What is being asked
Please repeat, exactly and without pictures, the lines of the entries below that run from the one containing "[9:51.07-9:51.27]" through the one containing "[9:53.07-9:53.27]".
== Supplied information
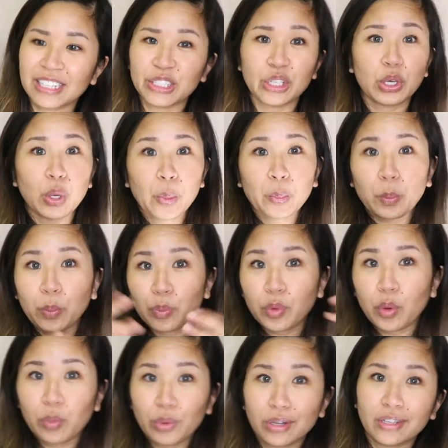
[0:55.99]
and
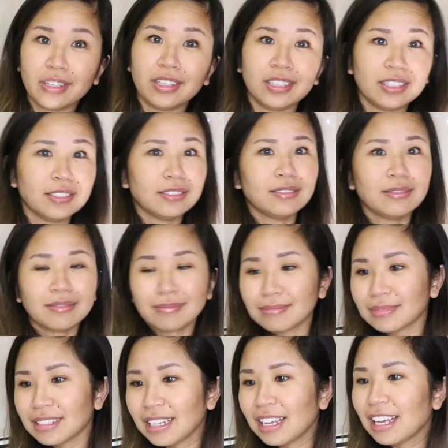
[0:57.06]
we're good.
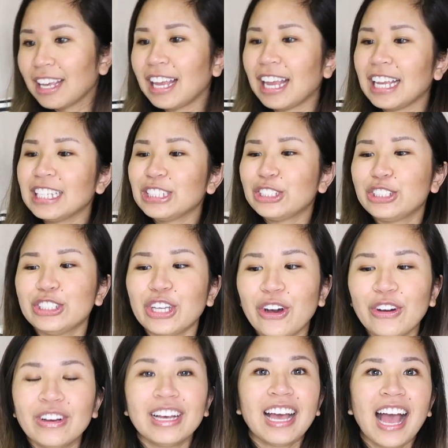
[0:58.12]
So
====
== Supplied information
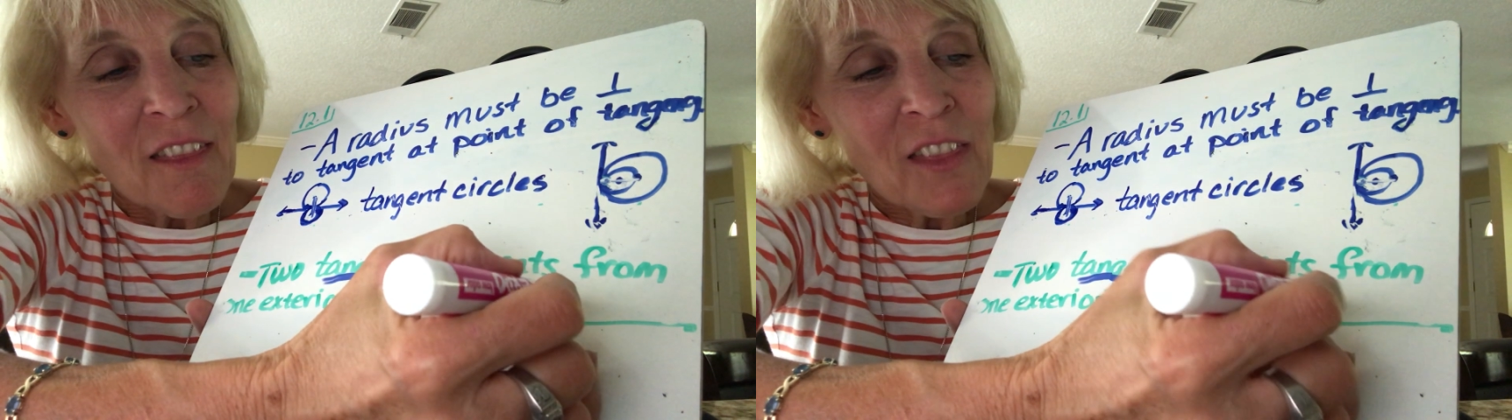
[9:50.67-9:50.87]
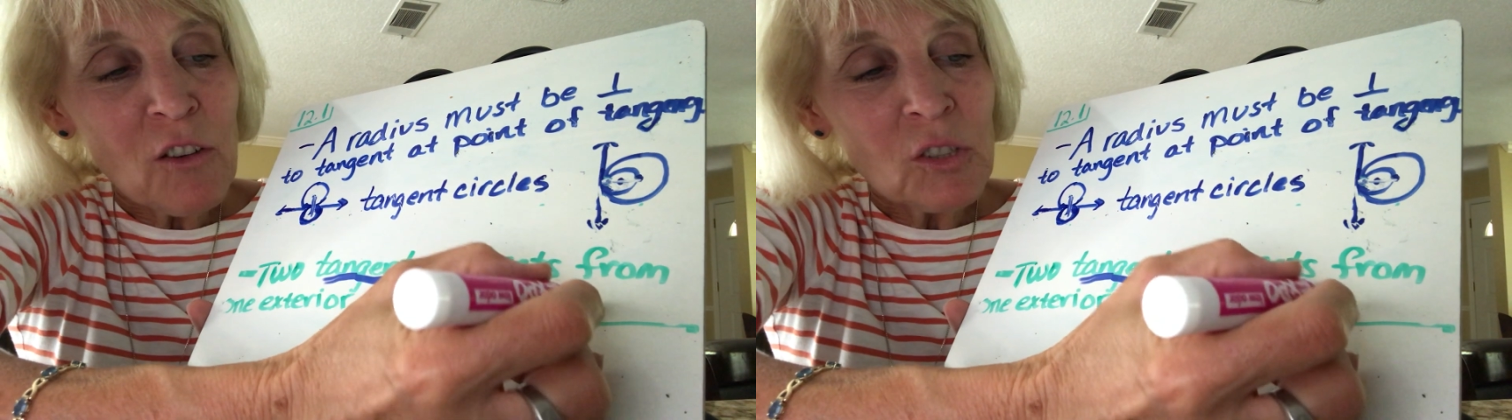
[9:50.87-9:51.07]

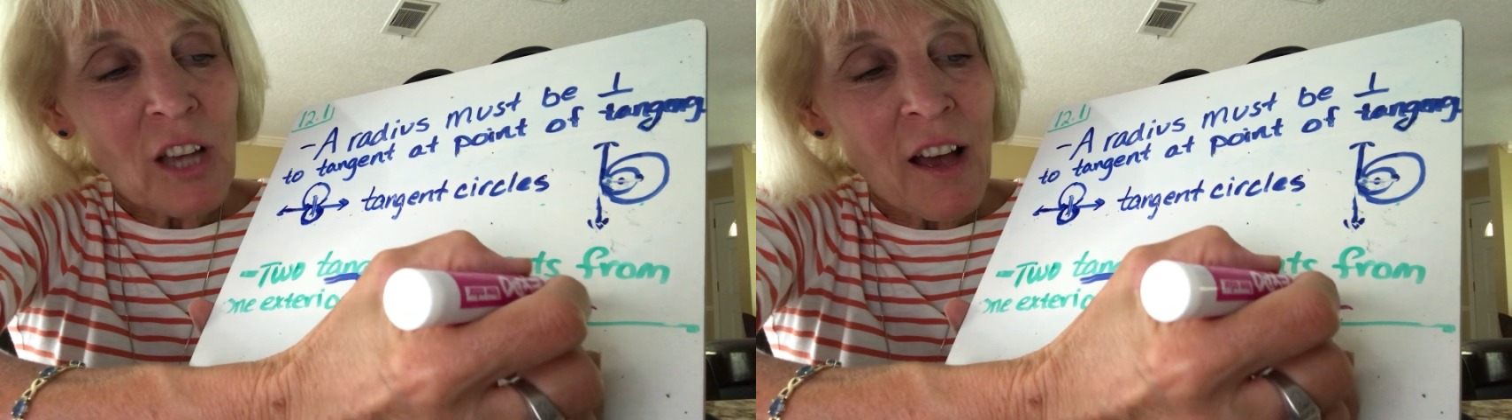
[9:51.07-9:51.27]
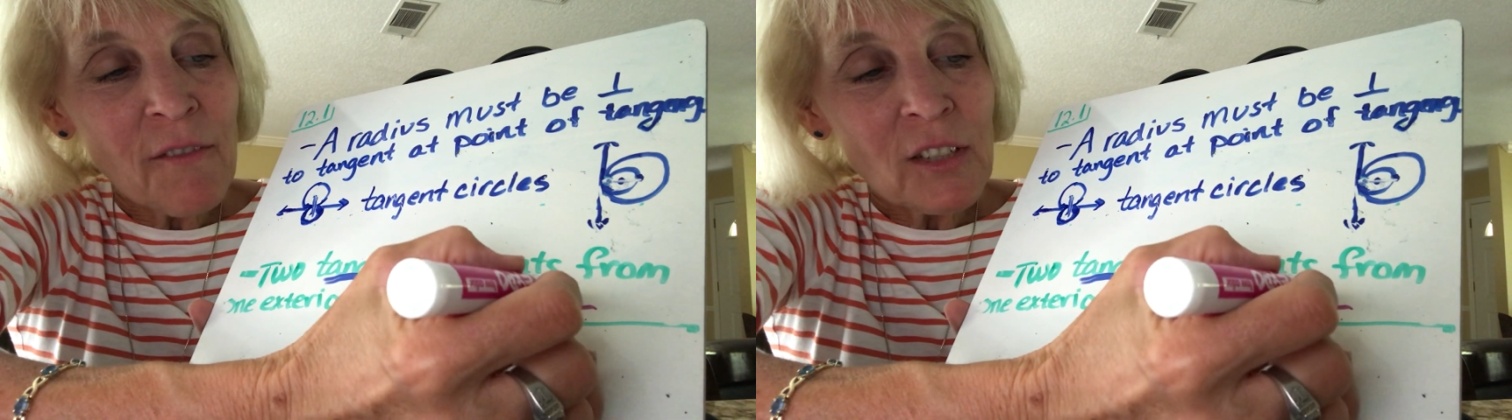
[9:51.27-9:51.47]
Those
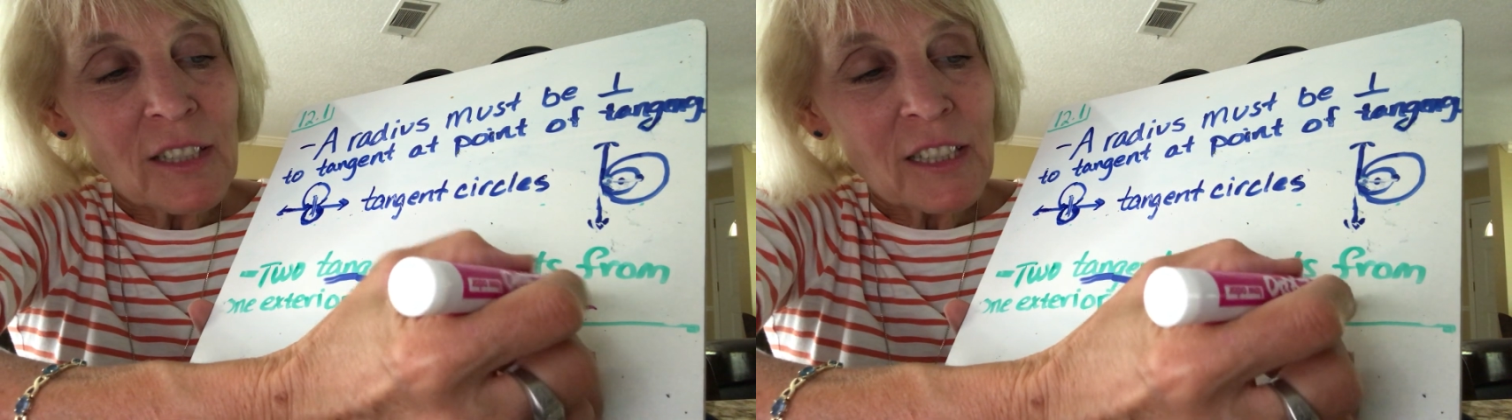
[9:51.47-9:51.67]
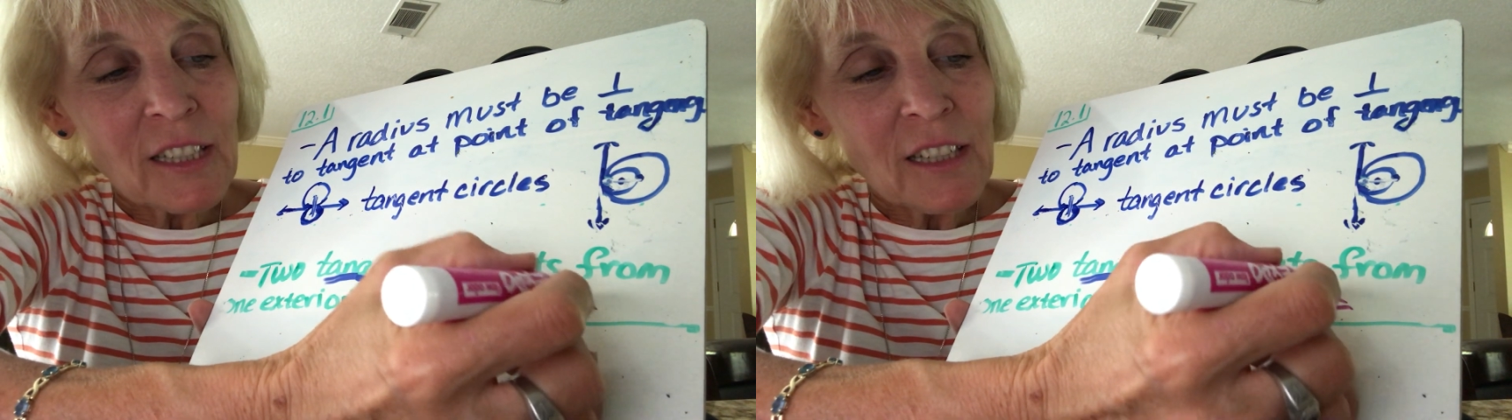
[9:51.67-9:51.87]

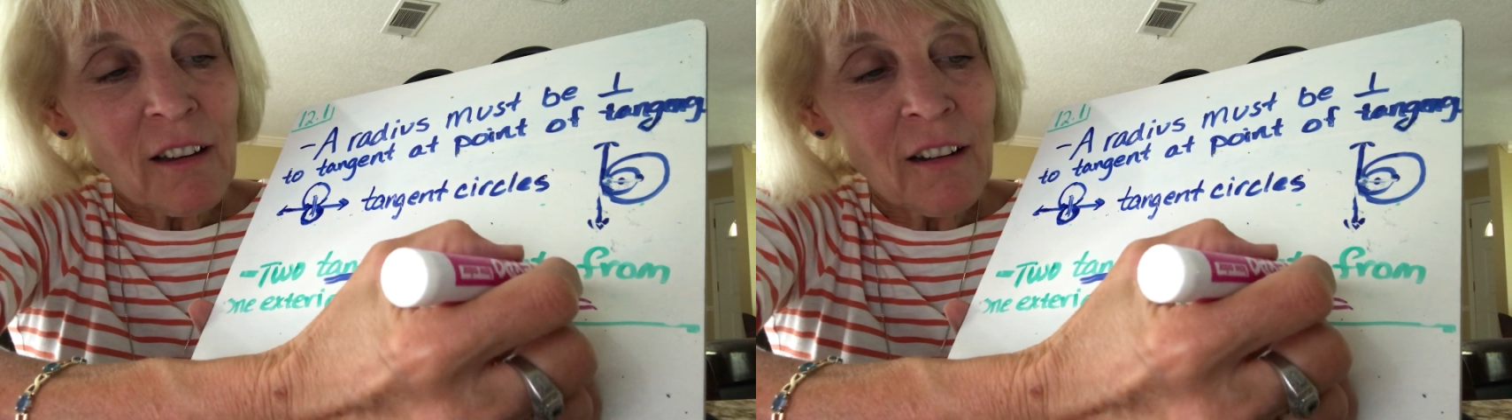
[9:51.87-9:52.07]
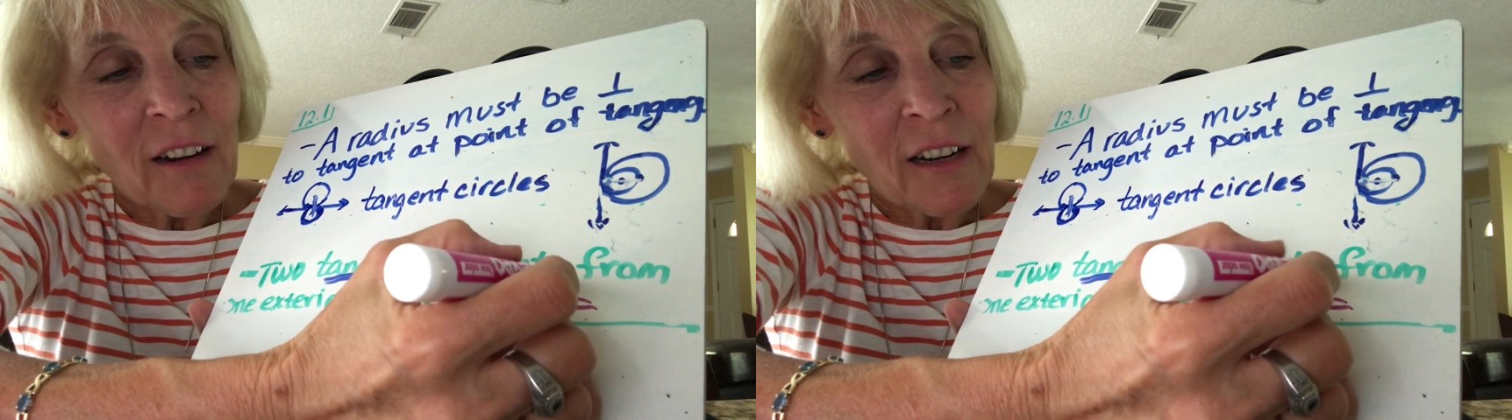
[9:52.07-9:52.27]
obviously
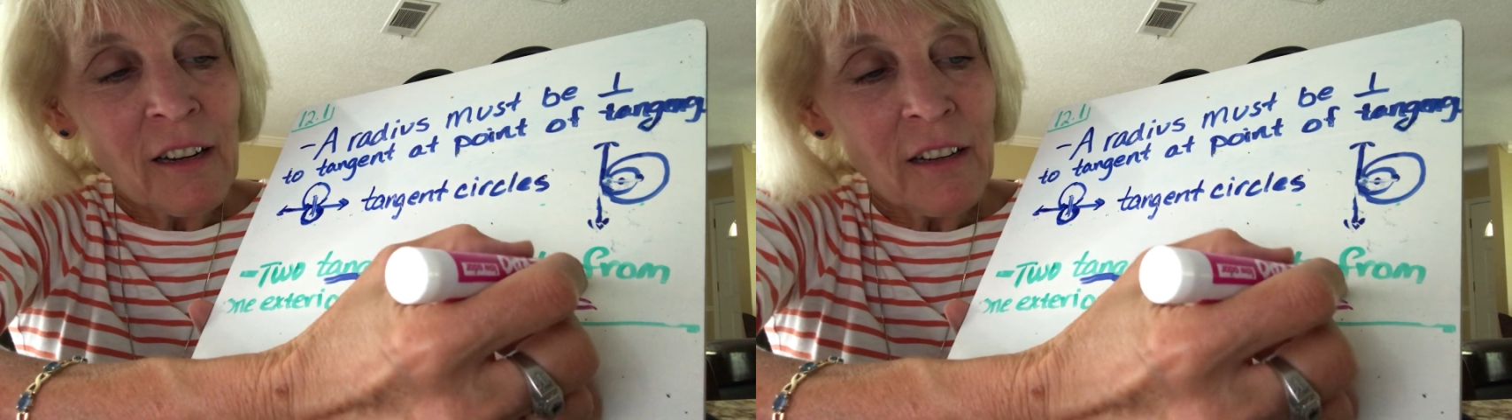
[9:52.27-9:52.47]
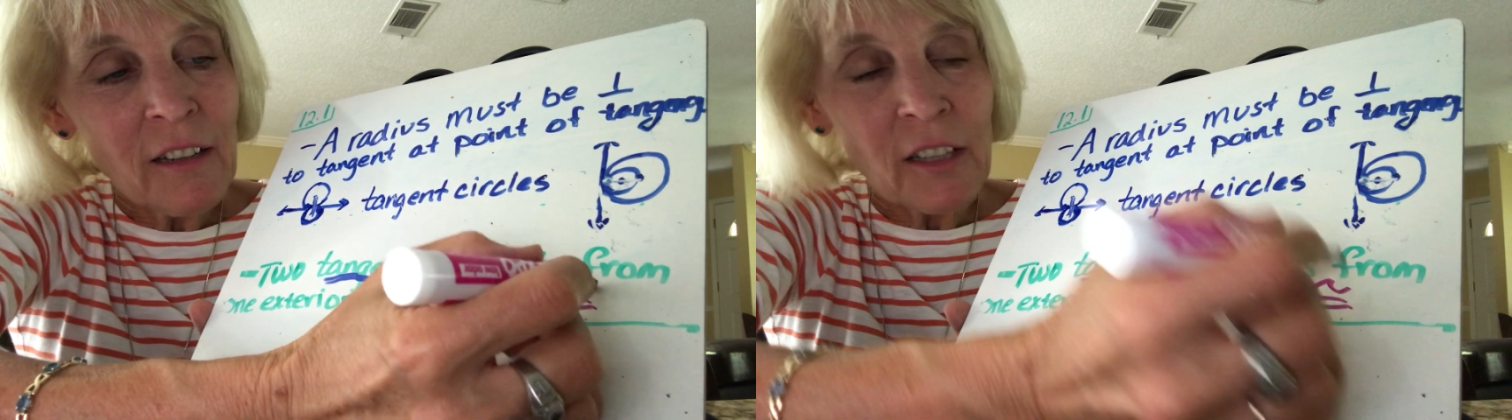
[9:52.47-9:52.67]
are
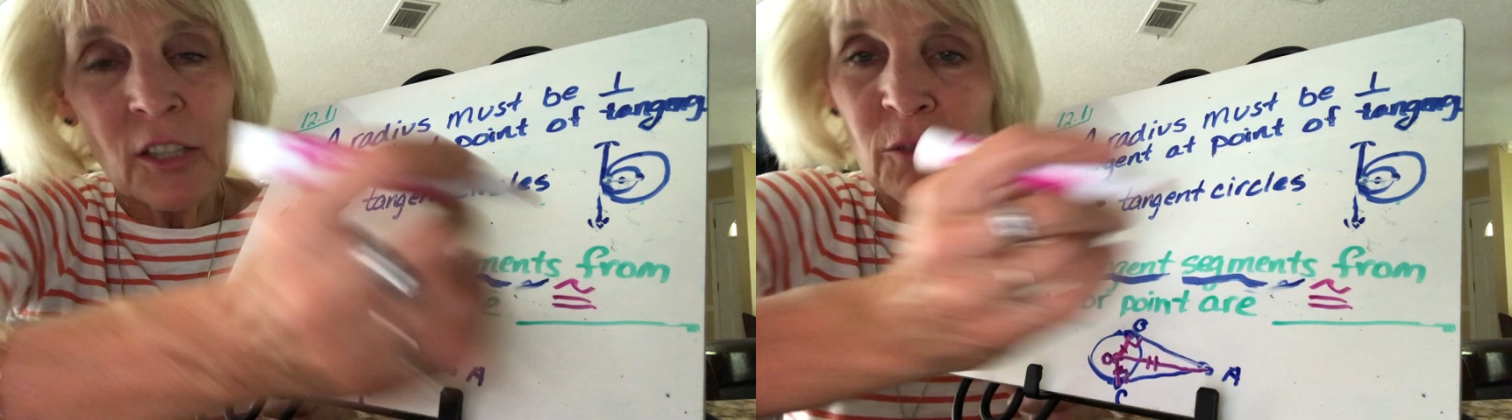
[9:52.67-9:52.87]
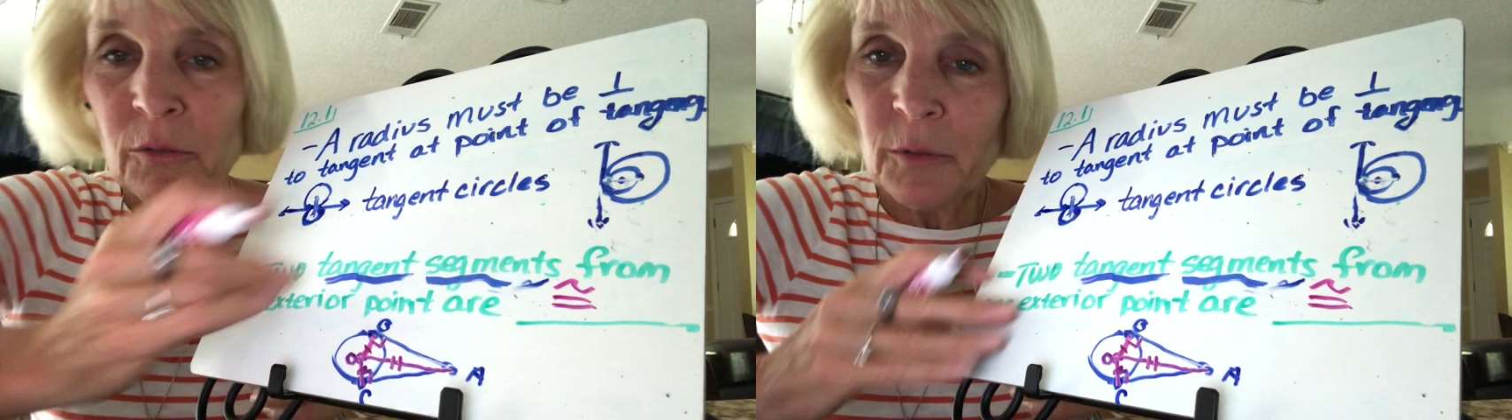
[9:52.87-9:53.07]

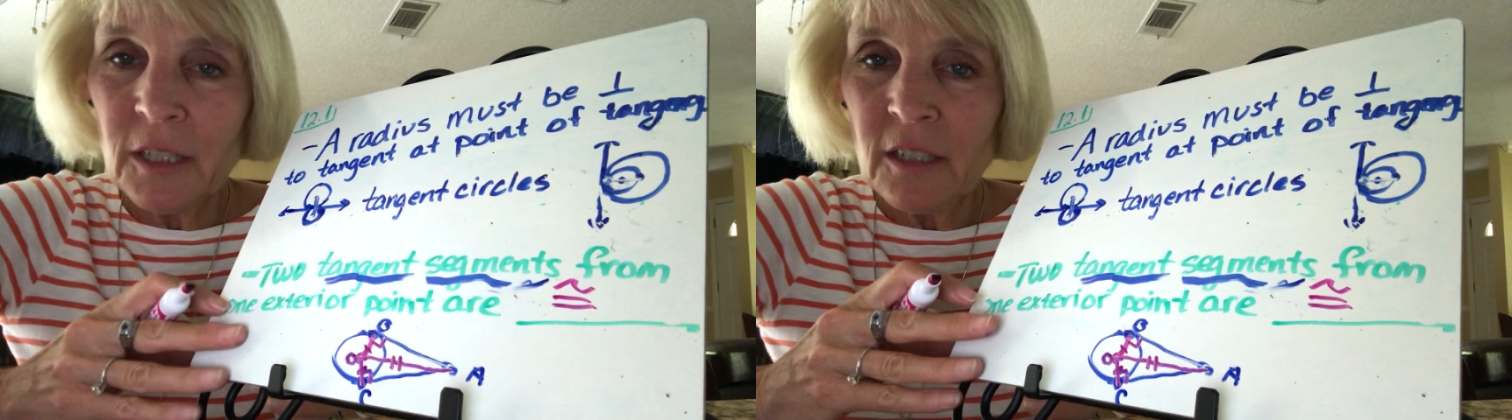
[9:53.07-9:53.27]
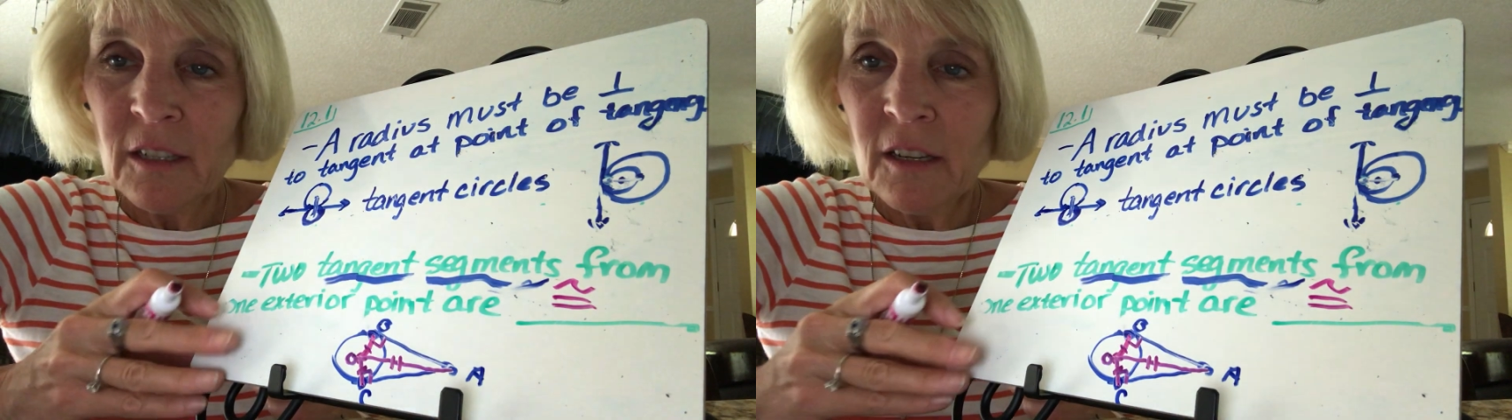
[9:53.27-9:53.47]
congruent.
====
Expected output
[9:51.07-9:51.27]
[9:51.27-9:51.47]
Those
[9:51.47-9:51.67]
[9:51.67-9:51.87]

[9:51.87-9:52.07]
[9:52.07-9:52.27]
obviously
[9:52.27-9:52.47]
[9:52.47-9:52.67]
are
[9:52.67-9:52.87]
[9:52.87-9:53.07]

[9:53.07-9:53.27]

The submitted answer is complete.